**Aim of the exercise:** Would you please reproduce all the entries exactly, leaving the pictures out?

**Record excerpts:**
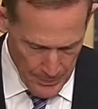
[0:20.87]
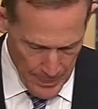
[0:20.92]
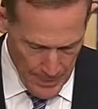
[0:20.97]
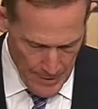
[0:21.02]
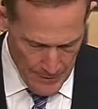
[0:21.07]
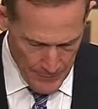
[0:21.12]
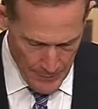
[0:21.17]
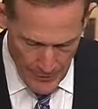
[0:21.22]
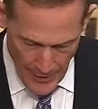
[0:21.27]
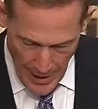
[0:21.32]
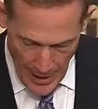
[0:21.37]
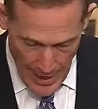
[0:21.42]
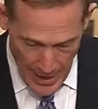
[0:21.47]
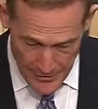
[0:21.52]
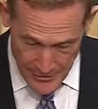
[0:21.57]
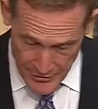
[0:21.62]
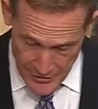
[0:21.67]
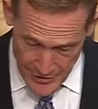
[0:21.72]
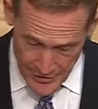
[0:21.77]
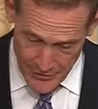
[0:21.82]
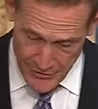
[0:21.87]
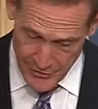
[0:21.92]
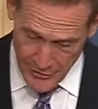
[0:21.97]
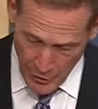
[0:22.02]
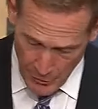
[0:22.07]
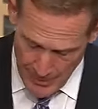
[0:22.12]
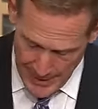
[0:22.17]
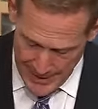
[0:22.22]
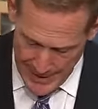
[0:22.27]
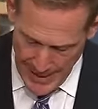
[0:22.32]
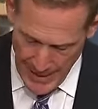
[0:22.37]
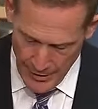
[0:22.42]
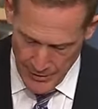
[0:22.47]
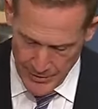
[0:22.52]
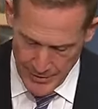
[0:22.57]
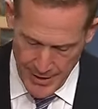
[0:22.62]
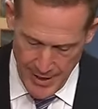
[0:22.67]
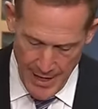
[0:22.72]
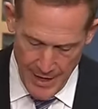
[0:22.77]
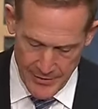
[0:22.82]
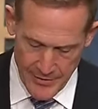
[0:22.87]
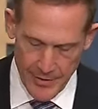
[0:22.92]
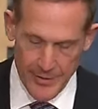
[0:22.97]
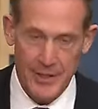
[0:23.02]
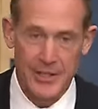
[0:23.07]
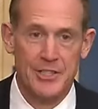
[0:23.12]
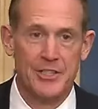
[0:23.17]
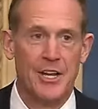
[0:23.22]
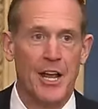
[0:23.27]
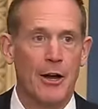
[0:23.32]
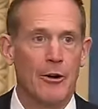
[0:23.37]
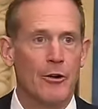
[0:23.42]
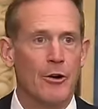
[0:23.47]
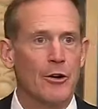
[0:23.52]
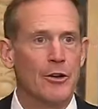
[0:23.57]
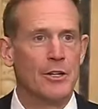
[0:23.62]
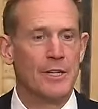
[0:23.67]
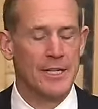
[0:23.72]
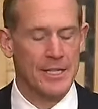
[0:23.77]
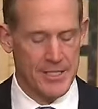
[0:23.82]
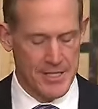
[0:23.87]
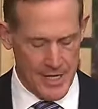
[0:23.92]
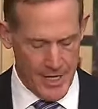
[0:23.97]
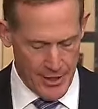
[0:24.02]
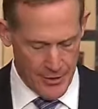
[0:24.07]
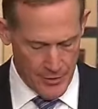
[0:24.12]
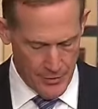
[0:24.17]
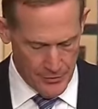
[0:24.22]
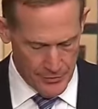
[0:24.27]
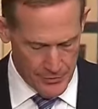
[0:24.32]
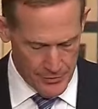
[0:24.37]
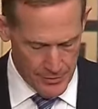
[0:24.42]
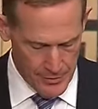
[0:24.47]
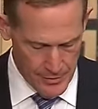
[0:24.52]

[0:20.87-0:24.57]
For the hostages still being held in Gaza, the terror continues.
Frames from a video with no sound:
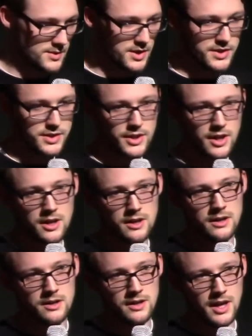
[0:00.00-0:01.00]
Just
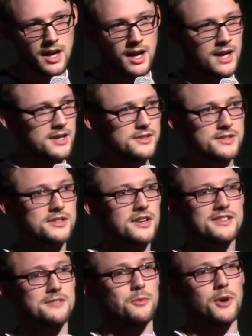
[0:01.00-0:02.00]
young. And it just
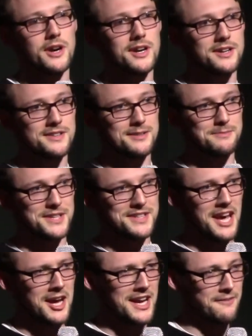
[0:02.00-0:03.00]
doesn't work, because I'm
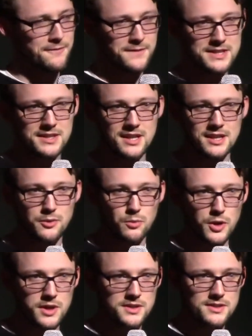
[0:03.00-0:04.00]
just getting physically
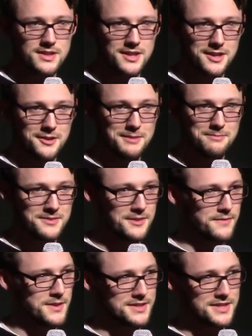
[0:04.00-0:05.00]
worse, you know?
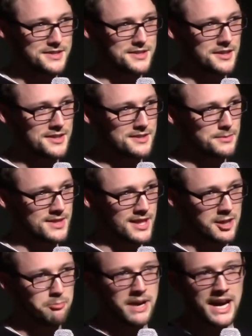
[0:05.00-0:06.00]
And first it starts with,
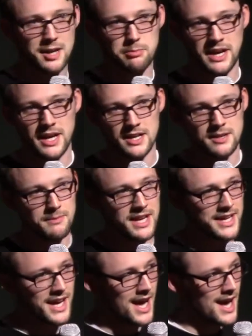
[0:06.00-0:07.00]
like, back pain. I'm
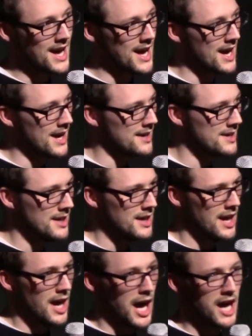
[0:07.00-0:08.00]
like,
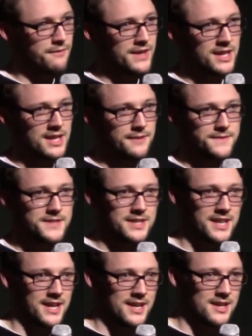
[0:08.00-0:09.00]
heavy
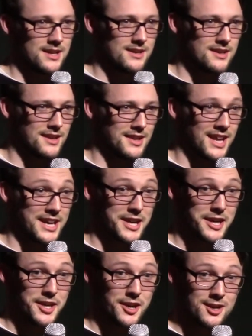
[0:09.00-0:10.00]
lifting, eh? Like
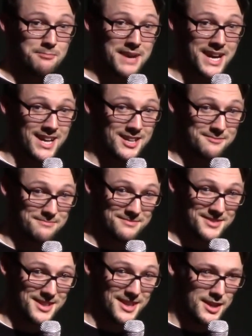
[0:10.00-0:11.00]
a young man.
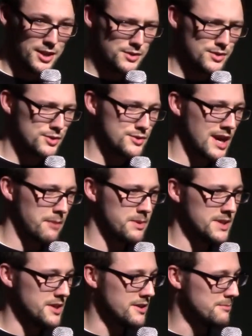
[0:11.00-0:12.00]

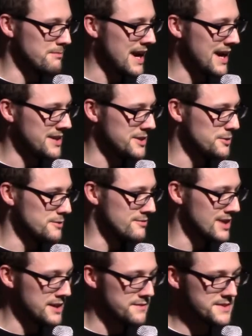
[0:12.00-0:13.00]
Strapping young man, you
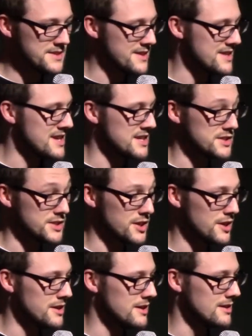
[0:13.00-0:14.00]
lifting things
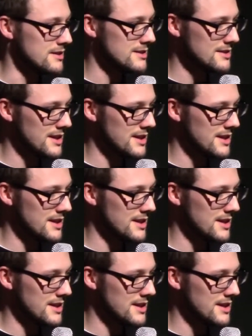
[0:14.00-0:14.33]
young.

**Task answer:**
[0:20.87]
[0:20.92]
[0:20.97]
[0:21.02]
[0:21.07]
[0:21.12]
[0:21.17]
[0:21.22]
[0:21.27]
[0:21.32]
[0:21.37]
[0:21.42]
[0:21.47]
[0:21.52]
[0:21.57]
[0:21.62]
[0:21.67]
[0:21.72]
[0:21.77]
[0:21.82]
[0:21.87]
[0:21.92]
[0:21.97]
[0:22.02]
[0:22.07]
[0:22.12]
[0:22.17]
[0:22.22]
[0:22.27]
[0:22.32]
[0:22.37]
[0:22.42]
[0:22.47]
[0:22.52]
[0:22.57]
[0:22.62]
[0:22.67]
[0:22.72]
[0:22.77]
[0:22.82]
[0:22.87]
[0:22.92]
[0:22.97]
[0:23.02]
[0:23.07]
[0:23.12]
[0:23.17]
[0:23.22]
[0:23.27]
[0:23.32]
[0:23.37]
[0:23.42]
[0:23.47]
[0:23.52]
[0:23.57]
[0:23.62]
[0:23.67]
[0:23.72]
[0:23.77]
[0:23.82]
[0:23.87]
[0:23.92]
[0:23.97]
[0:24.02]
[0:24.07]
[0:24.12]
[0:24.17]
[0:24.22]
[0:24.27]
[0:24.32]
[0:24.37]
[0:24.42]
[0:24.47]
[0:24.52]

[0:20.87-0:24.57]
For the hostages still being held in Gaza, the terror continues.
Frames from a video with no sound:
[0:00.00-0:01.00]
Just
[0:01.00-0:02.00]
young. And it just
[0:02.00-0:03.00]
doesn't work, because I'm
[0:03.00-0:04.00]
just getting physically
[0:04.00-0:05.00]
worse, you know?
[0:05.00-0:06.00]
And first it starts with,
[0:06.00-0:07.00]
like, back pain. I'm
[0:07.00-0:08.00]
like,
[0:08.00-0:09.00]
heavy
[0:09.00-0:10.00]
lifting, eh? Like
[0:10.00-0:11.00]
a young man.
[0:11.00-0:12.00]

[0:12.00-0:13.00]
Strapping young man, you
[0:13.00-0:14.00]
lifting things
[0:14.00-0:14.33]
young.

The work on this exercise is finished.